___ DATA LISTING

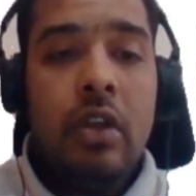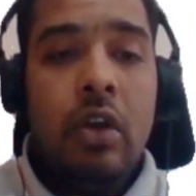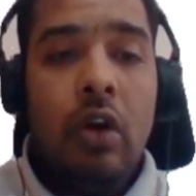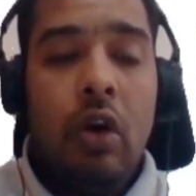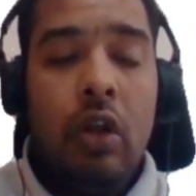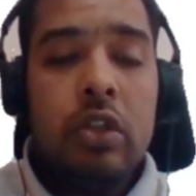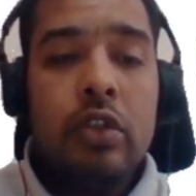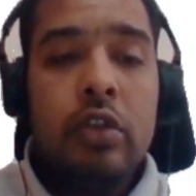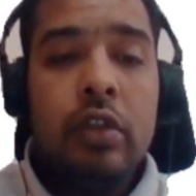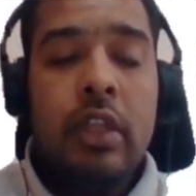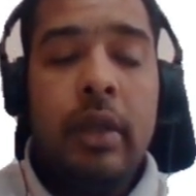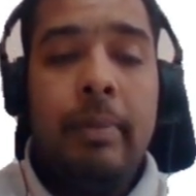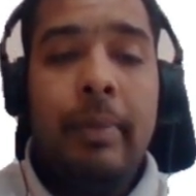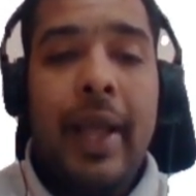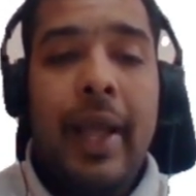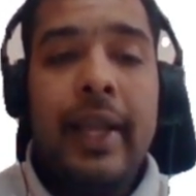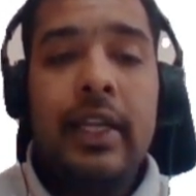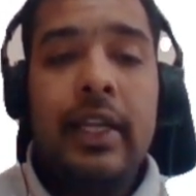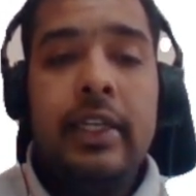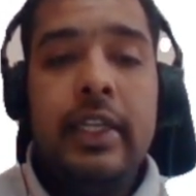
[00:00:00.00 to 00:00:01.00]
also the
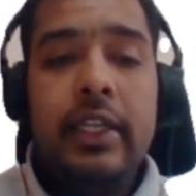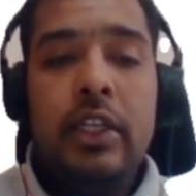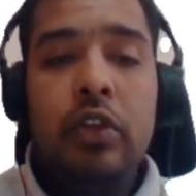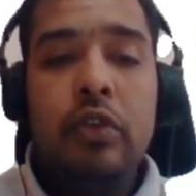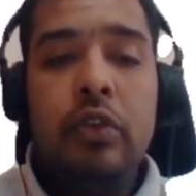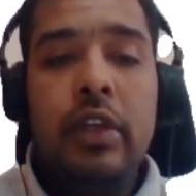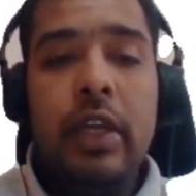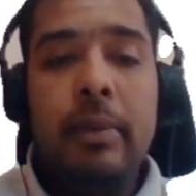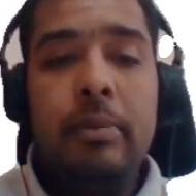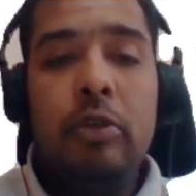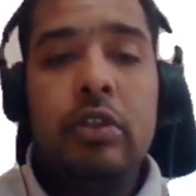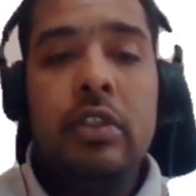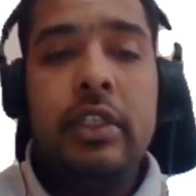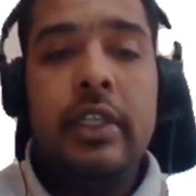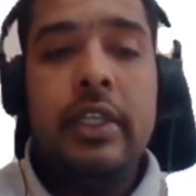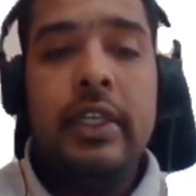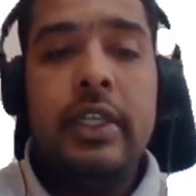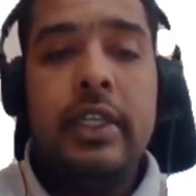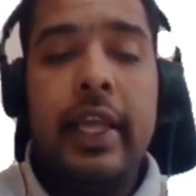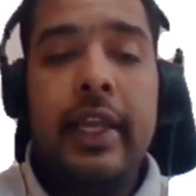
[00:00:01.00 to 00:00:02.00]
bank need to
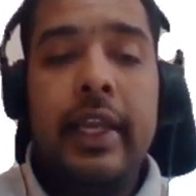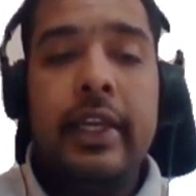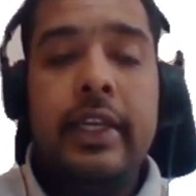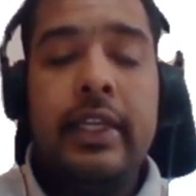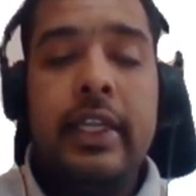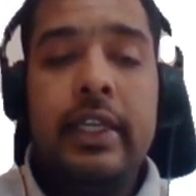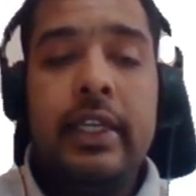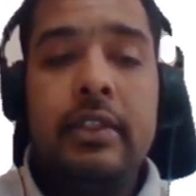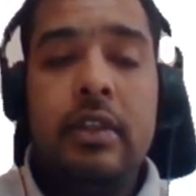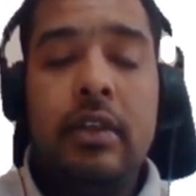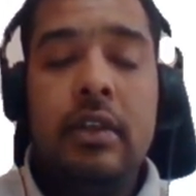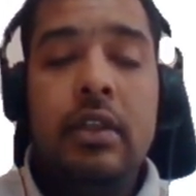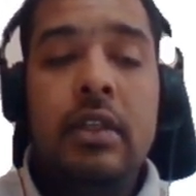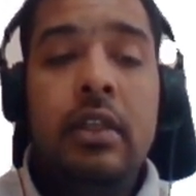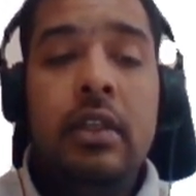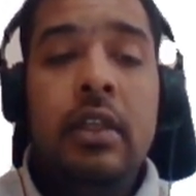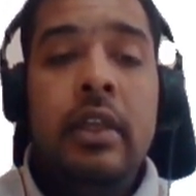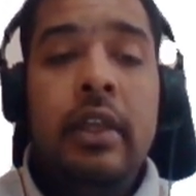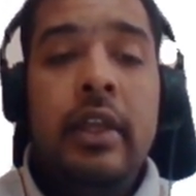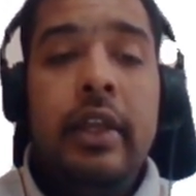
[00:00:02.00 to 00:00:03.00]
demonstrate like it has a
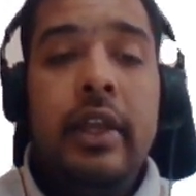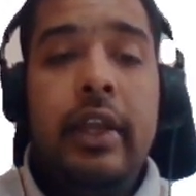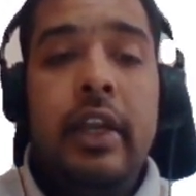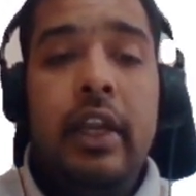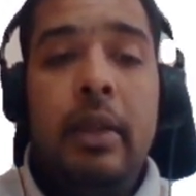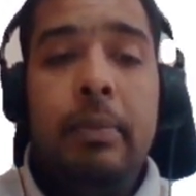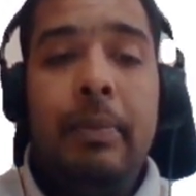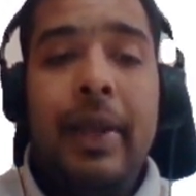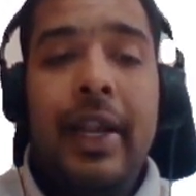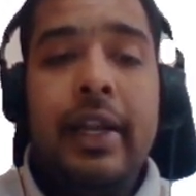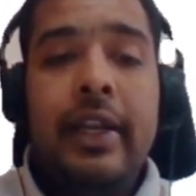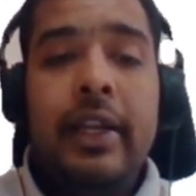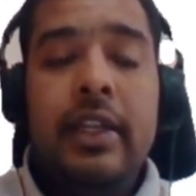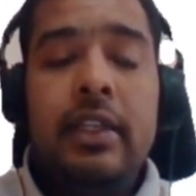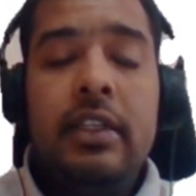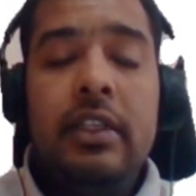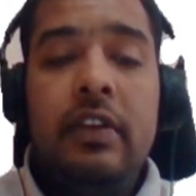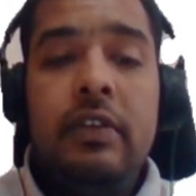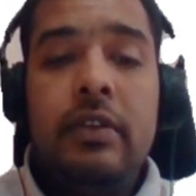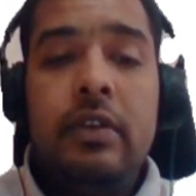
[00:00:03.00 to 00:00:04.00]

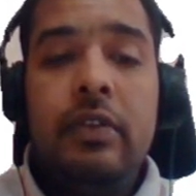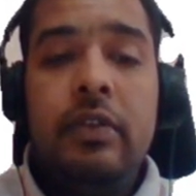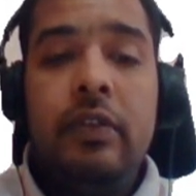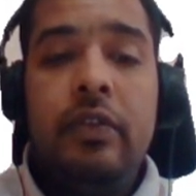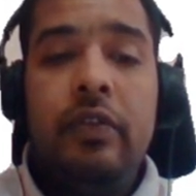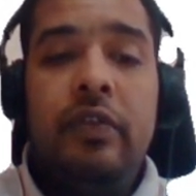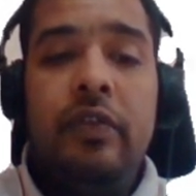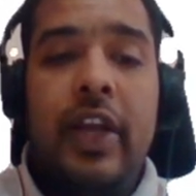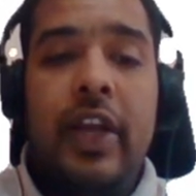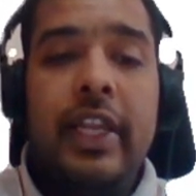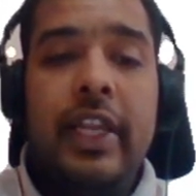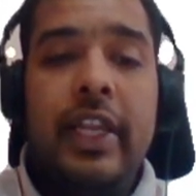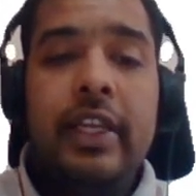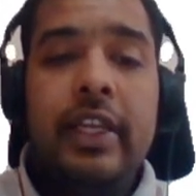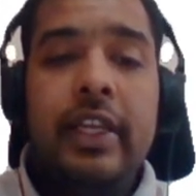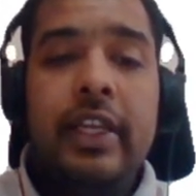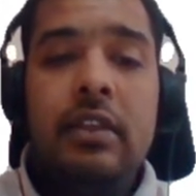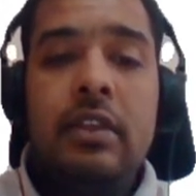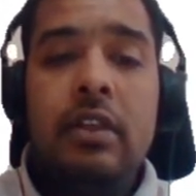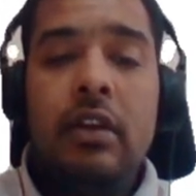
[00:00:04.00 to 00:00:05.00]
independent
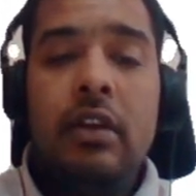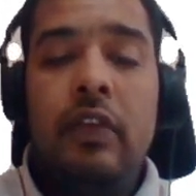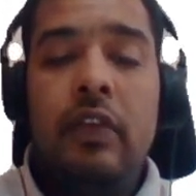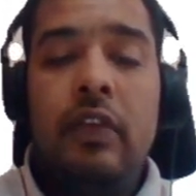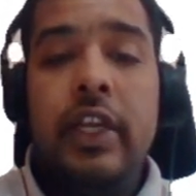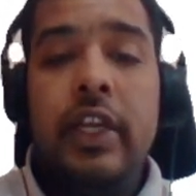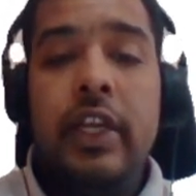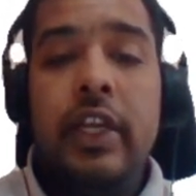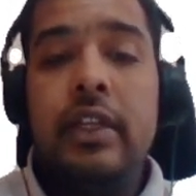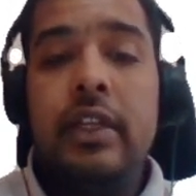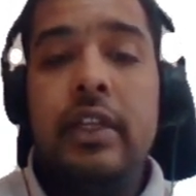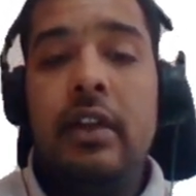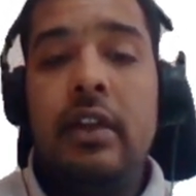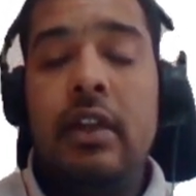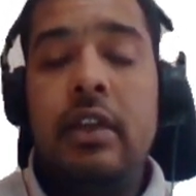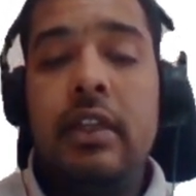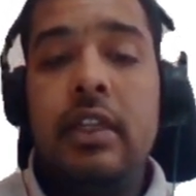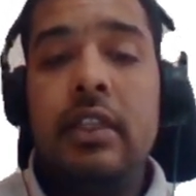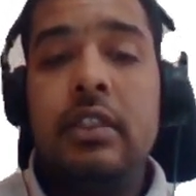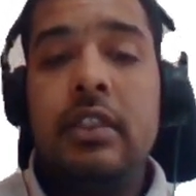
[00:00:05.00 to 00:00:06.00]
validation of the
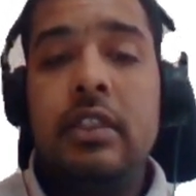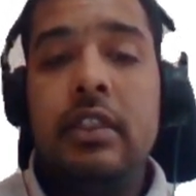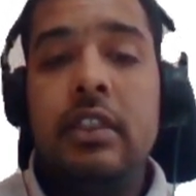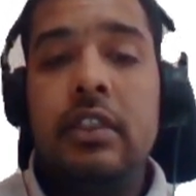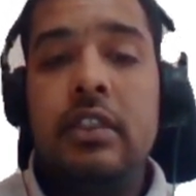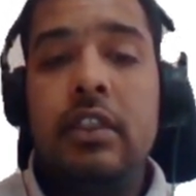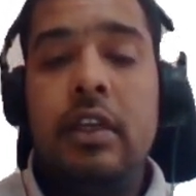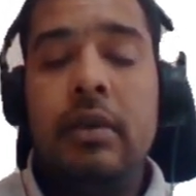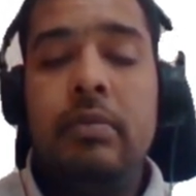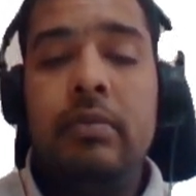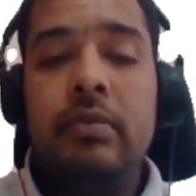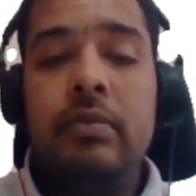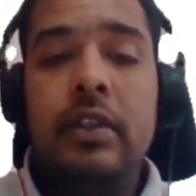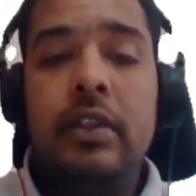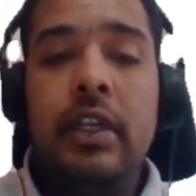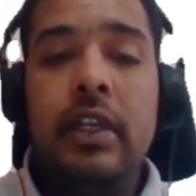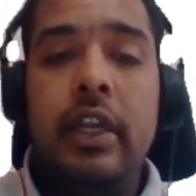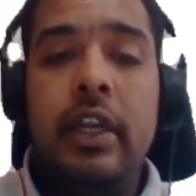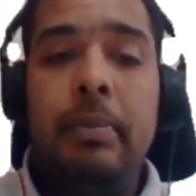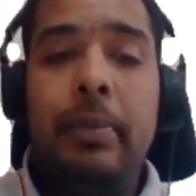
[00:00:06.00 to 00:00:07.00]
internal risk system
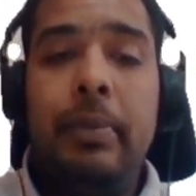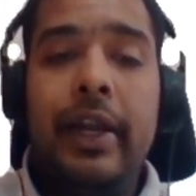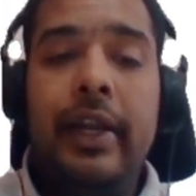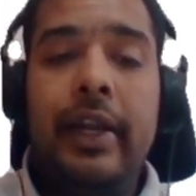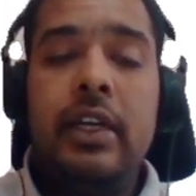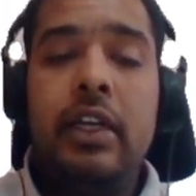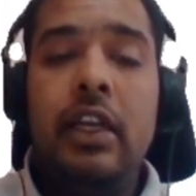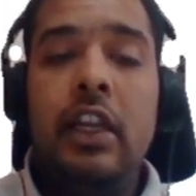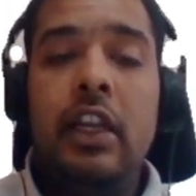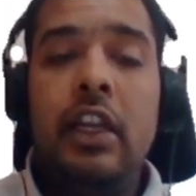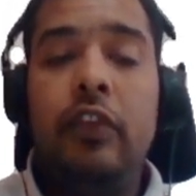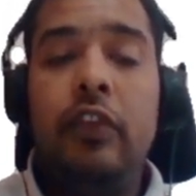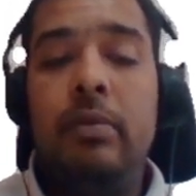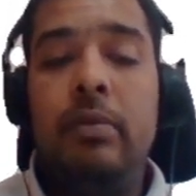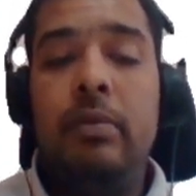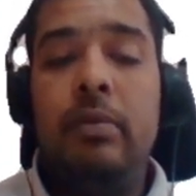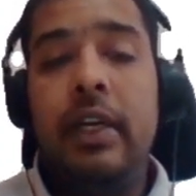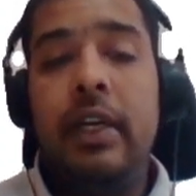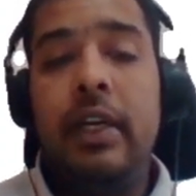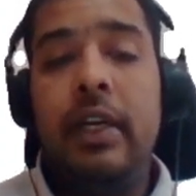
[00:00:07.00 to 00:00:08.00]
independently
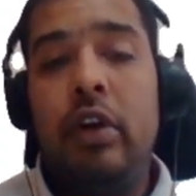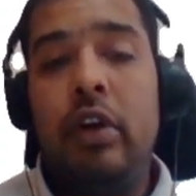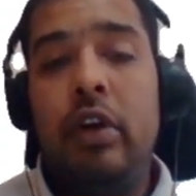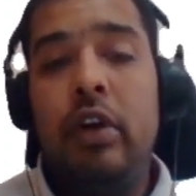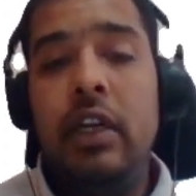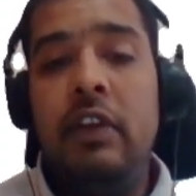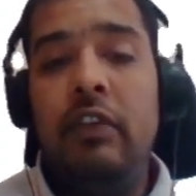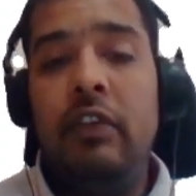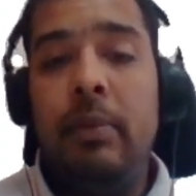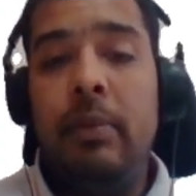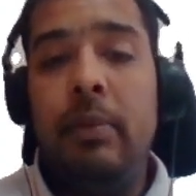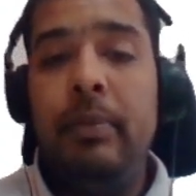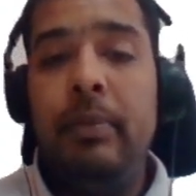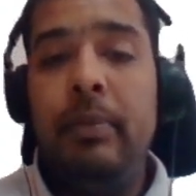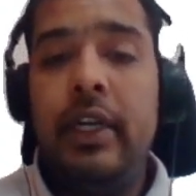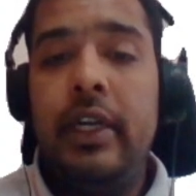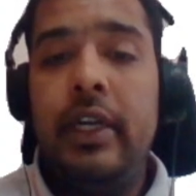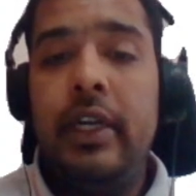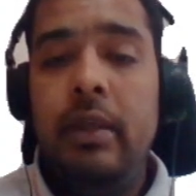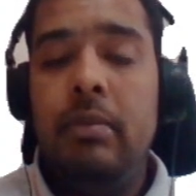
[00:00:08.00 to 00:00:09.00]
from the model
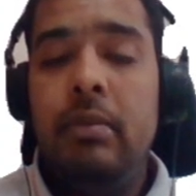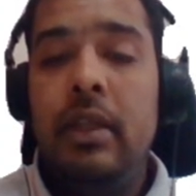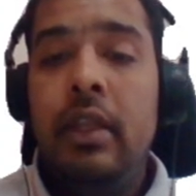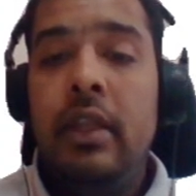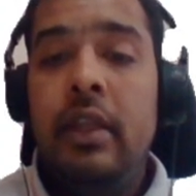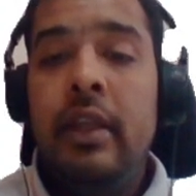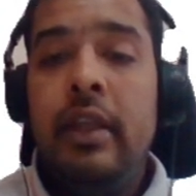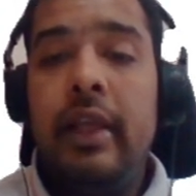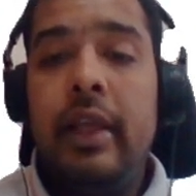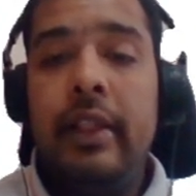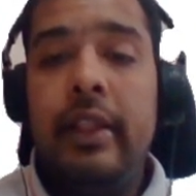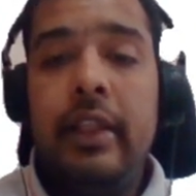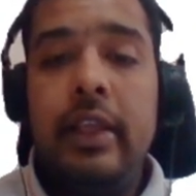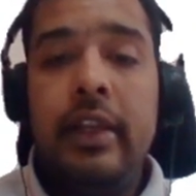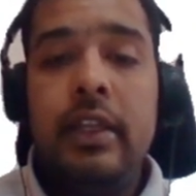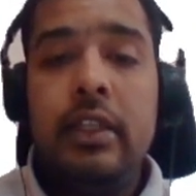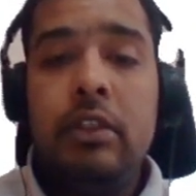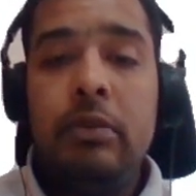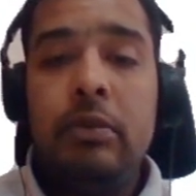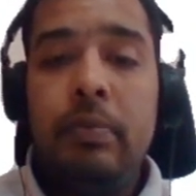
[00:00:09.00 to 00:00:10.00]
development team, and
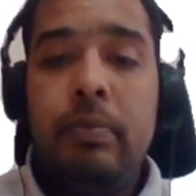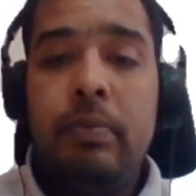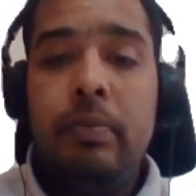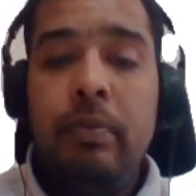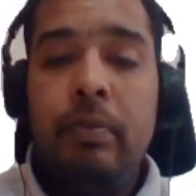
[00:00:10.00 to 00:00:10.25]
there is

______

**WHAT YOU WILL DO**
Word for word, return all the entries and skip their pictures.

**YOUR SOLUTION**
[00:00:00.00 to 00:00:01.00]
also the
[00:00:01.00 to 00:00:02.00]
bank need to
[00:00:02.00 to 00:00:03.00]
demonstrate like it has a
[00:00:03.00 to 00:00:04.00]

[00:00:04.00 to 00:00:05.00]
independent
[00:00:05.00 to 00:00:06.00]
validation of the
[00:00:06.00 to 00:00:07.00]
internal risk system
[00:00:07.00 to 00:00:08.00]
independently
[00:00:08.00 to 00:00:09.00]
from the model
[00:00:09.00 to 00:00:10.00]
development team, and
[00:00:10.00 to 00:00:10.25]
there is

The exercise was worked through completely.